Records for this exercise:
--

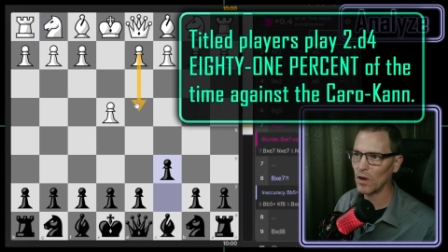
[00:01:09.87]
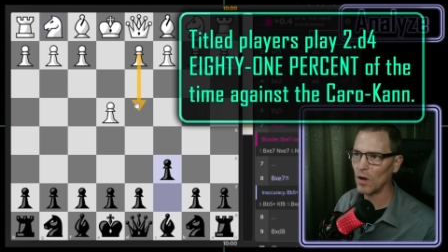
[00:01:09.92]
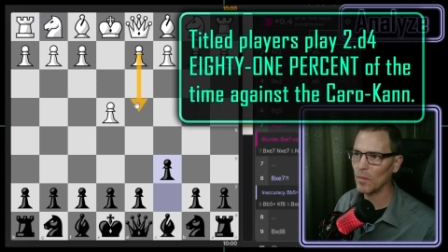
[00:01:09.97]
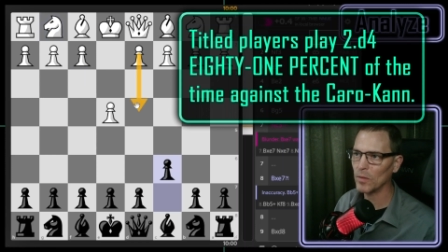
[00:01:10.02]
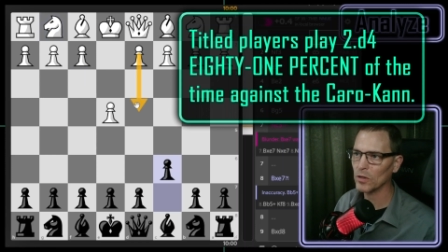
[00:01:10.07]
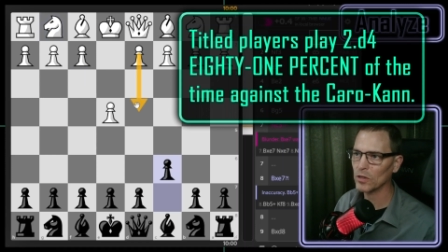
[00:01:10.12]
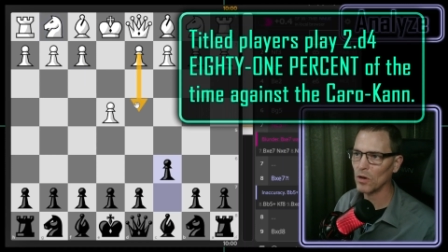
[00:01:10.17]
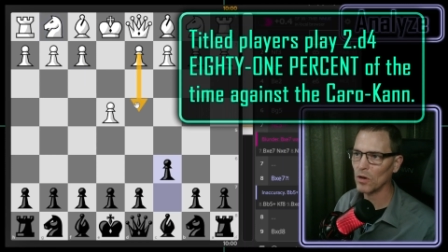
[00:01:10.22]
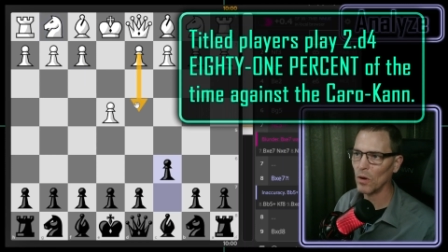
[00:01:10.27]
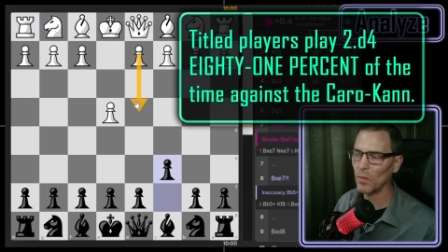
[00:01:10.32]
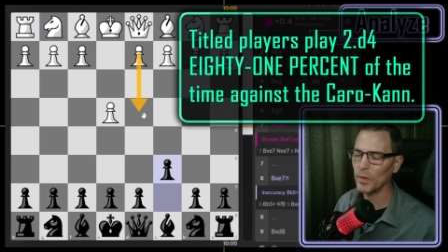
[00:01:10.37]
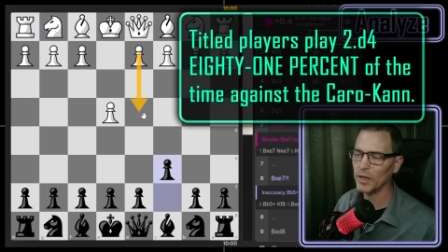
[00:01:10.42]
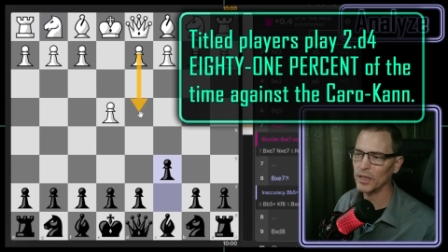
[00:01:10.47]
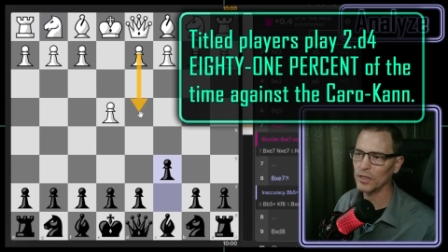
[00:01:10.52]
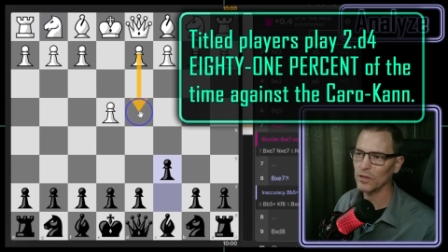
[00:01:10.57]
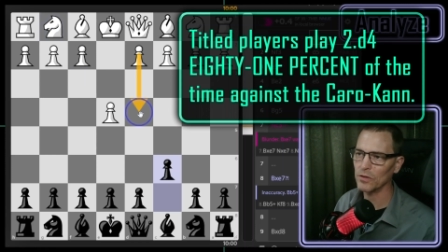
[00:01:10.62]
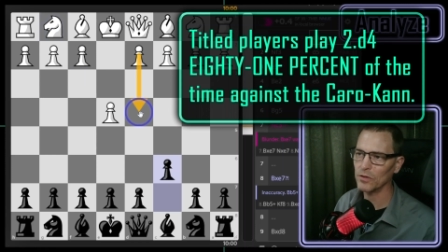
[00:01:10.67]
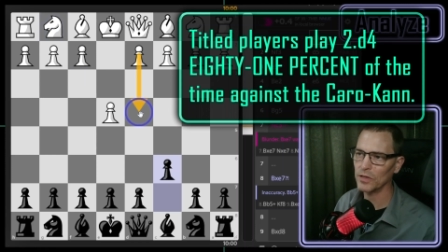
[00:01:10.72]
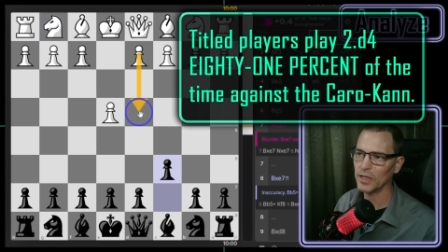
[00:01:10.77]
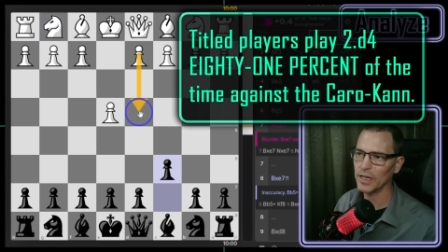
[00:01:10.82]
Almost
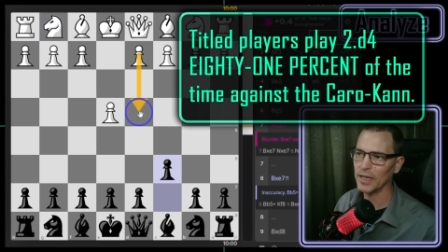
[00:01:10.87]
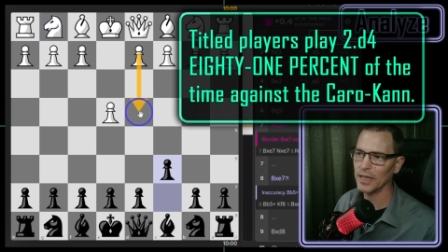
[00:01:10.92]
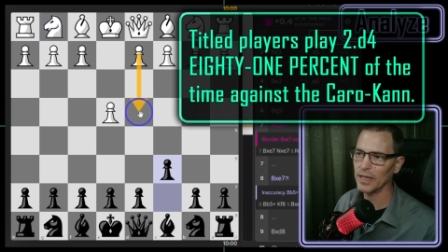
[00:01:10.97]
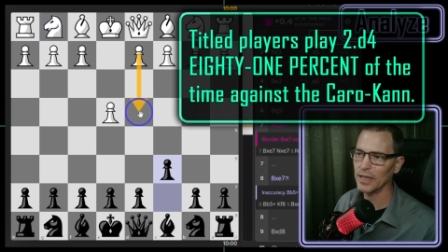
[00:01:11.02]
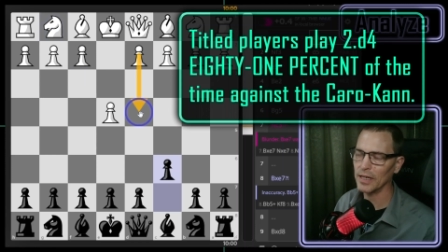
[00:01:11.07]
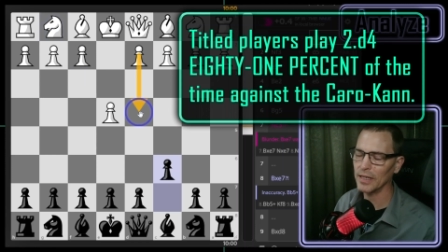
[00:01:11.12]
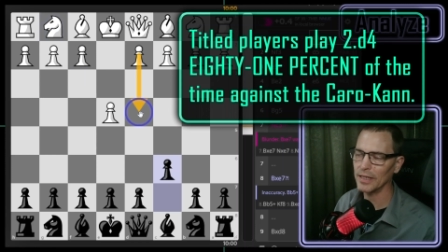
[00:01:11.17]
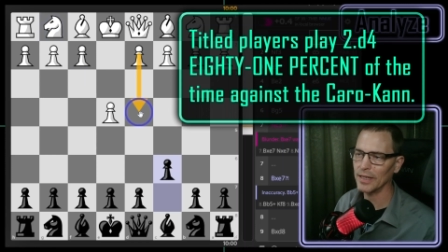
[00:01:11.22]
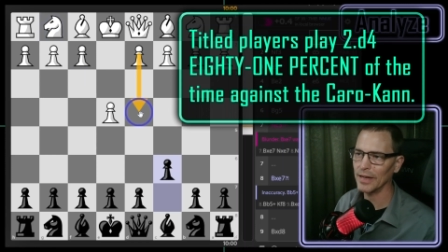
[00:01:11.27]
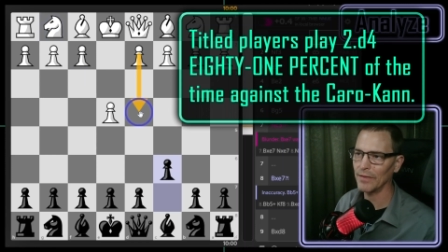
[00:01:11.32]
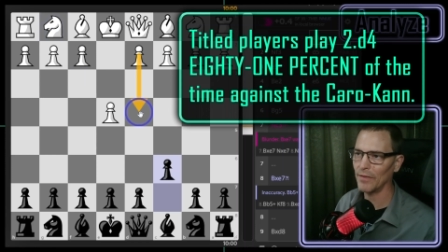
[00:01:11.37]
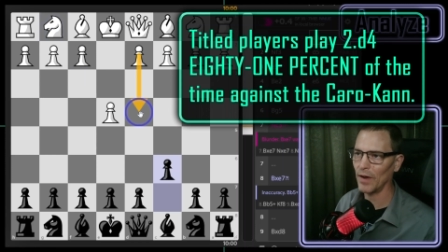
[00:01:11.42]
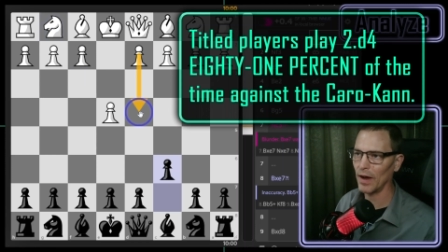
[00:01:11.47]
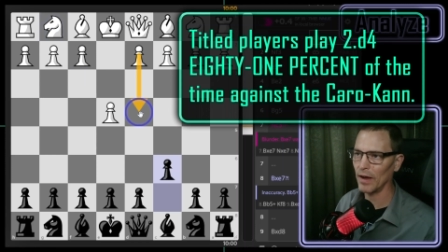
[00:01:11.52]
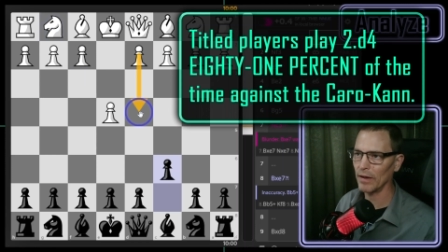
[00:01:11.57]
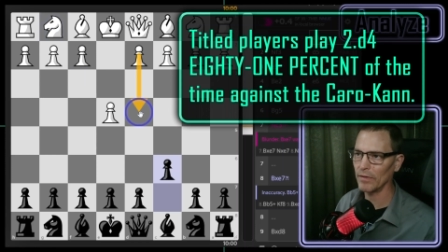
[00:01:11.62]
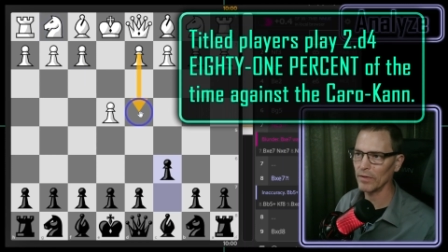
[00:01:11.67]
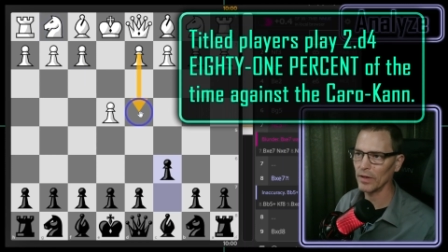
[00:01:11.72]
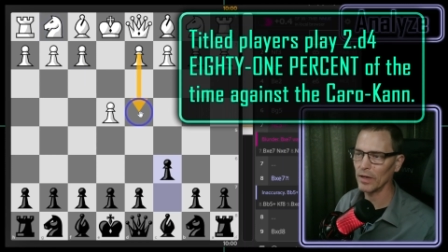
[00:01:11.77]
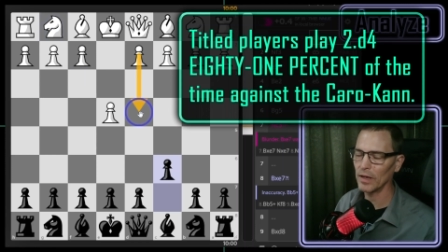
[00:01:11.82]
always you see
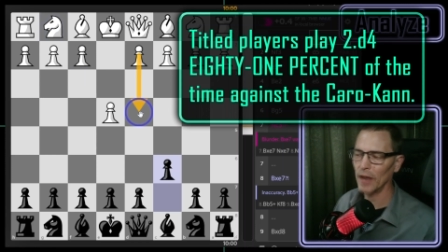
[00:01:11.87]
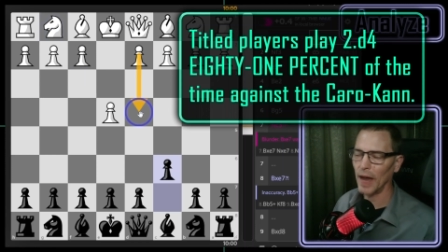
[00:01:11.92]
d5.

--

Exercise objective: Reproduce word for word the lines from the one containing "[00:01:11.72]" through the end of the data, both ends kept. Drop the pictures.

Solution to this problem:
[00:01:11.72]
[00:01:11.77]
[00:01:11.82]
always you see
[00:01:11.87]
[00:01:11.92]
d5.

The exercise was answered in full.